> [HOW TO COMPLETE THIS TASK]:
Return nothing but the lines from the one with "[00:04:57.31 to 00:04:58.31]" through the one with "[00:05:03.31 to 00:05:04.31]" in the data below, word for word and without pictures.

Data extracted from a collection:
————————
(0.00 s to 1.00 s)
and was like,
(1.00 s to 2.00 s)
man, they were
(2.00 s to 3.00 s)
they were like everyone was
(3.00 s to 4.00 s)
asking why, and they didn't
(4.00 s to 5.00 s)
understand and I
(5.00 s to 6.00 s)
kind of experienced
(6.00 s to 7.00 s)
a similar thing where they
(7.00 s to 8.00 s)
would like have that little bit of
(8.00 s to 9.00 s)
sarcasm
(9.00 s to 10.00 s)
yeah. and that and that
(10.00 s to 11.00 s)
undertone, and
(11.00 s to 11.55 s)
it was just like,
————————
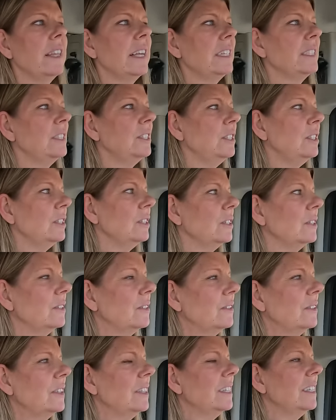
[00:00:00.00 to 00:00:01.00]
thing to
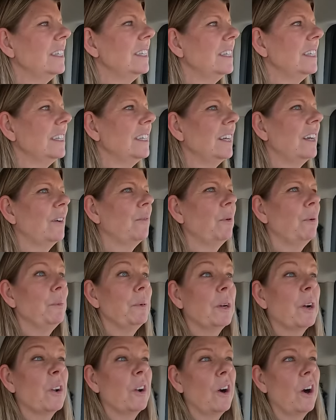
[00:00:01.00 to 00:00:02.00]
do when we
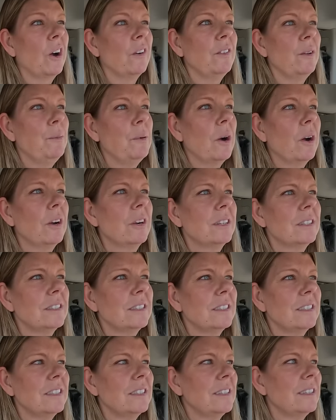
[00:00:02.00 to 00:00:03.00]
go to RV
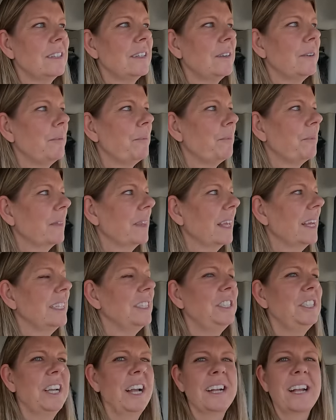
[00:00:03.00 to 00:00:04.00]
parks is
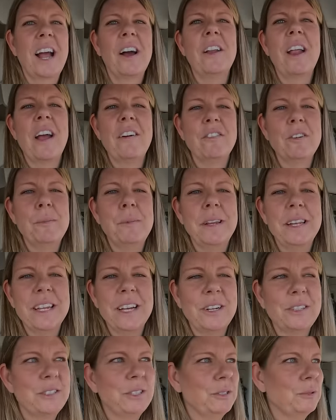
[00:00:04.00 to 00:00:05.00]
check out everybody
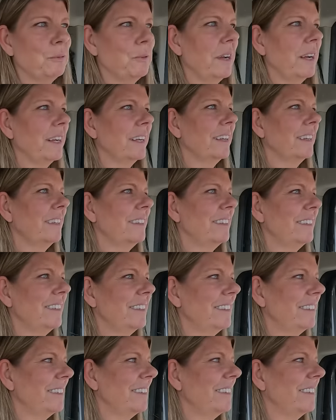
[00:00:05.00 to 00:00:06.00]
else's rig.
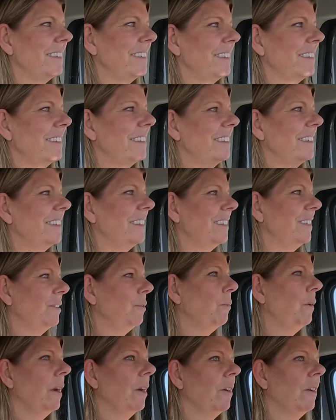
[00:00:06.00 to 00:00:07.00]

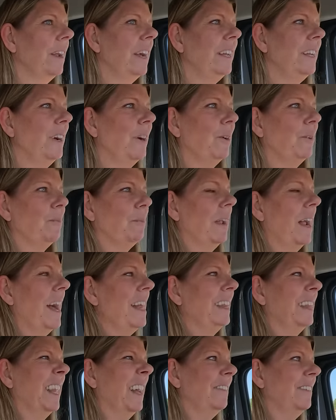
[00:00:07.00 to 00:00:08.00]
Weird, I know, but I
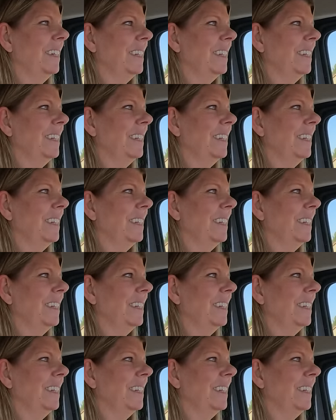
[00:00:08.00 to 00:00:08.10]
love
————————
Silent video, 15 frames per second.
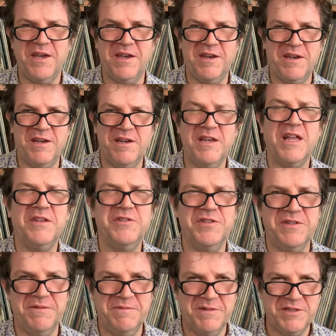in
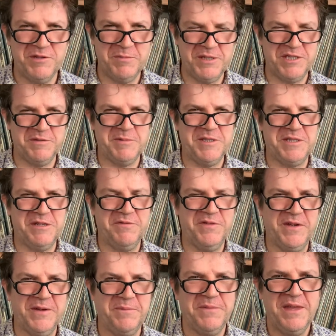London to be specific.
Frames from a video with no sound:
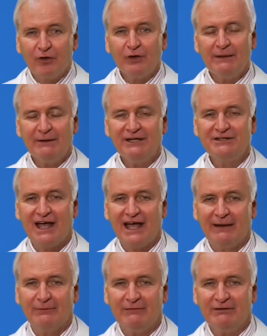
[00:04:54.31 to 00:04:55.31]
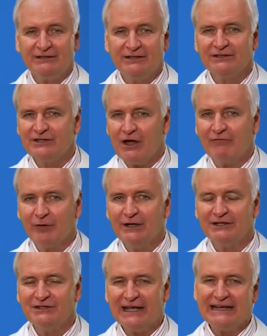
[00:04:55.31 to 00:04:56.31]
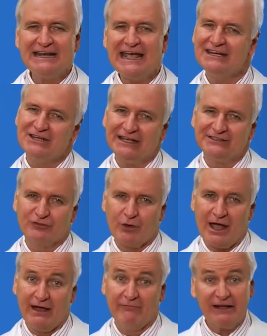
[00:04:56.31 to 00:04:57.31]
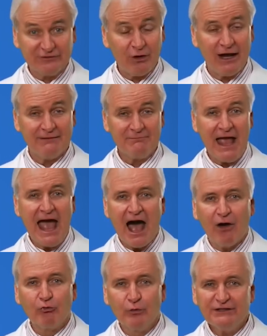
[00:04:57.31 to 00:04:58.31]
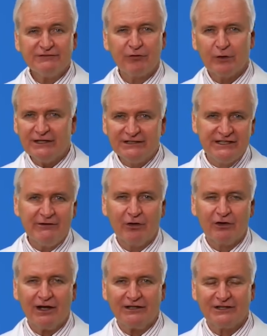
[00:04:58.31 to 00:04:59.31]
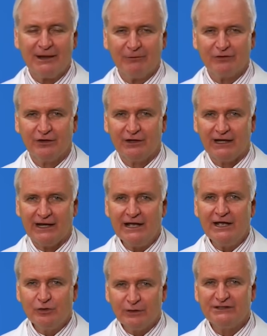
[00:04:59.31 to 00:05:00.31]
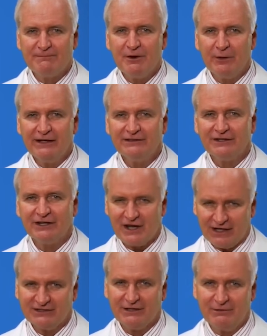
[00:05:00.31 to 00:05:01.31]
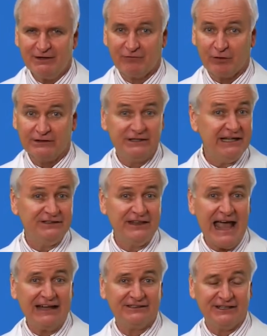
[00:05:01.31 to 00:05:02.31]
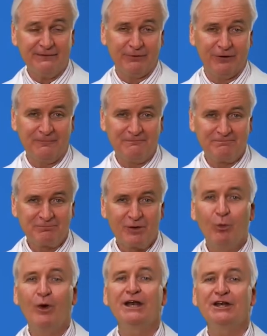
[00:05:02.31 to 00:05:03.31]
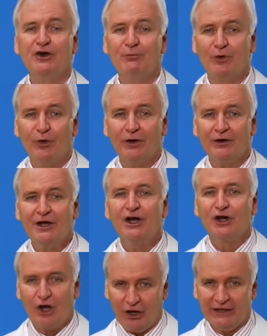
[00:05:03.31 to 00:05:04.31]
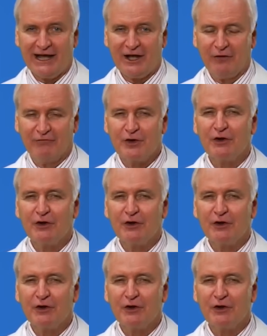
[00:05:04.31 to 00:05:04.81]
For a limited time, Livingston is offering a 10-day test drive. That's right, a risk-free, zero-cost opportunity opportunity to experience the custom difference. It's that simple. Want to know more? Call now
————————
> [REPLY]:
[00:04:57.31 to 00:04:58.31]
[00:04:58.31 to 00:04:59.31]
[00:04:59.31 to 00:05:00.31]
[00:05:00.31 to 00:05:01.31]
[00:05:01.31 to 00:05:02.31]
[00:05:02.31 to 00:05:03.31]
[00:05:03.31 to 00:05:04.31]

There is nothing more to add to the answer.